◆ **WHAT YOU HAVE TO DO**: Make an exact reproduction of all the data.

◆ **DATA**:
▬▬▬
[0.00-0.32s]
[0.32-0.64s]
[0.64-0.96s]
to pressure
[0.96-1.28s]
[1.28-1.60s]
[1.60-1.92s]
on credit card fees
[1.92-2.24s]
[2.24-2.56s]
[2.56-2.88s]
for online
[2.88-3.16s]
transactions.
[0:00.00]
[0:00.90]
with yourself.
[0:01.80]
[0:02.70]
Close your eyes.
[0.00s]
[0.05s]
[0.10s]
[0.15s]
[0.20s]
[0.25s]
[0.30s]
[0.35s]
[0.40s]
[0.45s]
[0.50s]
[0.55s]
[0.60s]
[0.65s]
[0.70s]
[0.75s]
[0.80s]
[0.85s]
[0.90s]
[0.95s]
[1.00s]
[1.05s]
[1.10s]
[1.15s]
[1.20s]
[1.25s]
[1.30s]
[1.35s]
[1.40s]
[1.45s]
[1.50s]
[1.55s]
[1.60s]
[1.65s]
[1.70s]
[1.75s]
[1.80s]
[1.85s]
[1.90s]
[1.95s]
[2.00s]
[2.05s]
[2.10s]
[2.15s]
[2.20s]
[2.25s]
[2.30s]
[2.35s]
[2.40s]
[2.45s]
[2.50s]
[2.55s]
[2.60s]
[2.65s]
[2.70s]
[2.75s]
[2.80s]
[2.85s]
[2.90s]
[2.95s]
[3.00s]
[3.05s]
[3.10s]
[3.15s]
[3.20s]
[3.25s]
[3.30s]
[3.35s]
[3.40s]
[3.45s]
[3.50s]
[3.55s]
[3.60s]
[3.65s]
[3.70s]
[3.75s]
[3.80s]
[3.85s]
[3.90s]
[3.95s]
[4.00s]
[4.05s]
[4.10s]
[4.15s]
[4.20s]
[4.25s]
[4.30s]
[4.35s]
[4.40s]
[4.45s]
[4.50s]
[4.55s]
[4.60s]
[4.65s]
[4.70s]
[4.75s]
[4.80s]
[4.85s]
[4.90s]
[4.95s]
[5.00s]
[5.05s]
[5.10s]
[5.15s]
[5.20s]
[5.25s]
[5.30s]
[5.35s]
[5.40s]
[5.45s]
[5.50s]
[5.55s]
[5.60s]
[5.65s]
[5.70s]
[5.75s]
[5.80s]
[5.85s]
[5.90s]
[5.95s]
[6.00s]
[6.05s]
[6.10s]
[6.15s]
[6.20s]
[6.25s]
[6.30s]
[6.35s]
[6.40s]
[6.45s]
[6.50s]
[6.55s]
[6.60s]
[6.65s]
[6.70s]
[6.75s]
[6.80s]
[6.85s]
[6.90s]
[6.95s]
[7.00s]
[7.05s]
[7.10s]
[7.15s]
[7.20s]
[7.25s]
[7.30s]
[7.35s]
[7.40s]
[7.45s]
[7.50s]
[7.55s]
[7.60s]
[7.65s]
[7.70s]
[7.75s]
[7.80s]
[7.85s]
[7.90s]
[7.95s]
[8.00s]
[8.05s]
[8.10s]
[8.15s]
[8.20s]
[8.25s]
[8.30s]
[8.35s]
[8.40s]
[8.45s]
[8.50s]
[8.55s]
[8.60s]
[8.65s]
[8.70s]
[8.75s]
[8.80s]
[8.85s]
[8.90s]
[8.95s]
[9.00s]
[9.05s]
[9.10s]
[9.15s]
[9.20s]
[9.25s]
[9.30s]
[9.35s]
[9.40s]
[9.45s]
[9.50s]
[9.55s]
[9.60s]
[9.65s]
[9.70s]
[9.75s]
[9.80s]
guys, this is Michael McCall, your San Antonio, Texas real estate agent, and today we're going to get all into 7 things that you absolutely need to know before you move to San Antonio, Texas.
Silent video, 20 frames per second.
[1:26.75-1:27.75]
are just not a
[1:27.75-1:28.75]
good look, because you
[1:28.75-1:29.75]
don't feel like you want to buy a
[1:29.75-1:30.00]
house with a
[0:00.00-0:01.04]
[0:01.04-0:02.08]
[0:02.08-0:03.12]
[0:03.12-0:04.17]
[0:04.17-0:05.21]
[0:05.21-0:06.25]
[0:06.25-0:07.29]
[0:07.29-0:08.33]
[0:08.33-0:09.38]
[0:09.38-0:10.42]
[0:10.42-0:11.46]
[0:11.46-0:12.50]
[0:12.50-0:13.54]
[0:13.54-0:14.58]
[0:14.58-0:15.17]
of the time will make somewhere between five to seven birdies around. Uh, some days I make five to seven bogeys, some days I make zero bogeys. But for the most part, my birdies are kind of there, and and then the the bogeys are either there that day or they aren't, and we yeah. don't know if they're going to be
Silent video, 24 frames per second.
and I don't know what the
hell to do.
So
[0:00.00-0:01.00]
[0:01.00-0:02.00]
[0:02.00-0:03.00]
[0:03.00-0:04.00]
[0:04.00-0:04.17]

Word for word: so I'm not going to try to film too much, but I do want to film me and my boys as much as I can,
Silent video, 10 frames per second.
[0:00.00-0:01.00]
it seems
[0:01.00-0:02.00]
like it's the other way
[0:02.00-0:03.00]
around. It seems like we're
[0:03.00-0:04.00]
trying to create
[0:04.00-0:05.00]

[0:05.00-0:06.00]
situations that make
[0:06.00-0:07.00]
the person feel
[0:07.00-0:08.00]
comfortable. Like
▬▬▬
◆ **RESPONSE BOX**:
[0.00-0.32s]
[0.32-0.64s]
[0.64-0.96s]
to pressure
[0.96-1.28s]
[1.28-1.60s]
[1.60-1.92s]
on credit card fees
[1.92-2.24s]
[2.24-2.56s]
[2.56-2.88s]
for online
[2.88-3.16s]
transactions.
[0:00.00]
[0:00.90]
with yourself.
[0:01.80]
[0:02.70]
Close your eyes.
[0.00s]
[0.05s]
[0.10s]
[0.15s]
[0.20s]
[0.25s]
[0.30s]
[0.35s]
[0.40s]
[0.45s]
[0.50s]
[0.55s]
[0.60s]
[0.65s]
[0.70s]
[0.75s]
[0.80s]
[0.85s]
[0.90s]
[0.95s]
[1.00s]
[1.05s]
[1.10s]
[1.15s]
[1.20s]
[1.25s]
[1.30s]
[1.35s]
[1.40s]
[1.45s]
[1.50s]
[1.55s]
[1.60s]
[1.65s]
[1.70s]
[1.75s]
[1.80s]
[1.85s]
[1.90s]
[1.95s]
[2.00s]
[2.05s]
[2.10s]
[2.15s]
[2.20s]
[2.25s]
[2.30s]
[2.35s]
[2.40s]
[2.45s]
[2.50s]
[2.55s]
[2.60s]
[2.65s]
[2.70s]
[2.75s]
[2.80s]
[2.85s]
[2.90s]
[2.95s]
[3.00s]
[3.05s]
[3.10s]
[3.15s]
[3.20s]
[3.25s]
[3.30s]
[3.35s]
[3.40s]
[3.45s]
[3.50s]
[3.55s]
[3.60s]
[3.65s]
[3.70s]
[3.75s]
[3.80s]
[3.85s]
[3.90s]
[3.95s]
[4.00s]
[4.05s]
[4.10s]
[4.15s]
[4.20s]
[4.25s]
[4.30s]
[4.35s]
[4.40s]
[4.45s]
[4.50s]
[4.55s]
[4.60s]
[4.65s]
[4.70s]
[4.75s]
[4.80s]
[4.85s]
[4.90s]
[4.95s]
[5.00s]
[5.05s]
[5.10s]
[5.15s]
[5.20s]
[5.25s]
[5.30s]
[5.35s]
[5.40s]
[5.45s]
[5.50s]
[5.55s]
[5.60s]
[5.65s]
[5.70s]
[5.75s]
[5.80s]
[5.85s]
[5.90s]
[5.95s]
[6.00s]
[6.05s]
[6.10s]
[6.15s]
[6.20s]
[6.25s]
[6.30s]
[6.35s]
[6.40s]
[6.45s]
[6.50s]
[6.55s]
[6.60s]
[6.65s]
[6.70s]
[6.75s]
[6.80s]
[6.85s]
[6.90s]
[6.95s]
[7.00s]
[7.05s]
[7.10s]
[7.15s]
[7.20s]
[7.25s]
[7.30s]
[7.35s]
[7.40s]
[7.45s]
[7.50s]
[7.55s]
[7.60s]
[7.65s]
[7.70s]
[7.75s]
[7.80s]
[7.85s]
[7.90s]
[7.95s]
[8.00s]
[8.05s]
[8.10s]
[8.15s]
[8.20s]
[8.25s]
[8.30s]
[8.35s]
[8.40s]
[8.45s]
[8.50s]
[8.55s]
[8.60s]
[8.65s]
[8.70s]
[8.75s]
[8.80s]
[8.85s]
[8.90s]
[8.95s]
[9.00s]
[9.05s]
[9.10s]
[9.15s]
[9.20s]
[9.25s]
[9.30s]
[9.35s]
[9.40s]
[9.45s]
[9.50s]
[9.55s]
[9.60s]
[9.65s]
[9.70s]
[9.75s]
[9.80s]
guys, this is Michael McCall, your San Antonio, Texas real estate agent, and today we're going to get all into 7 things that you absolutely need to know before you move to San Antonio, Texas.
Silent video, 20 frames per second.
[1:26.75-1:27.75]
are just not a
[1:27.75-1:28.75]
good look, because you
[1:28.75-1:29.75]
don't feel like you want to buy a
[1:29.75-1:30.00]
house with a
[0:00.00-0:01.04]
[0:01.04-0:02.08]
[0:02.08-0:03.12]
[0:03.12-0:04.17]
[0:04.17-0:05.21]
[0:05.21-0:06.25]
[0:06.25-0:07.29]
[0:07.29-0:08.33]
[0:08.33-0:09.38]
[0:09.38-0:10.42]
[0:10.42-0:11.46]
[0:11.46-0:12.50]
[0:12.50-0:13.54]
[0:13.54-0:14.58]
[0:14.58-0:15.17]
of the time will make somewhere between five to seven birdies around. Uh, some days I make five to seven bogeys, some days I make zero bogeys. But for the most part, my birdies are kind of there, and and then the the bogeys are either there that day or they aren't, and we yeah. don't know if they're going to be
Silent video, 24 frames per second.
and I don't know what the
hell to do.
So
[0:00.00-0:01.00]
[0:01.00-0:02.00]
[0:02.00-0:03.00]
[0:03.00-0:04.00]
[0:04.00-0:04.17]

Word for word: so I'm not going to try to film too much, but I do want to film me and my boys as much as I can,
Silent video, 10 frames per second.
[0:00.00-0:01.00]
it seems
[0:01.00-0:02.00]
like it's the other way
[0:02.00-0:03.00]
around. It seems like we're
[0:03.00-0:04.00]
trying to create
[0:04.00-0:05.00]

[0:05.00-0:06.00]
situations that make
[0:06.00-0:07.00]
the person feel
[0:07.00-0:08.00]
comfortable. Like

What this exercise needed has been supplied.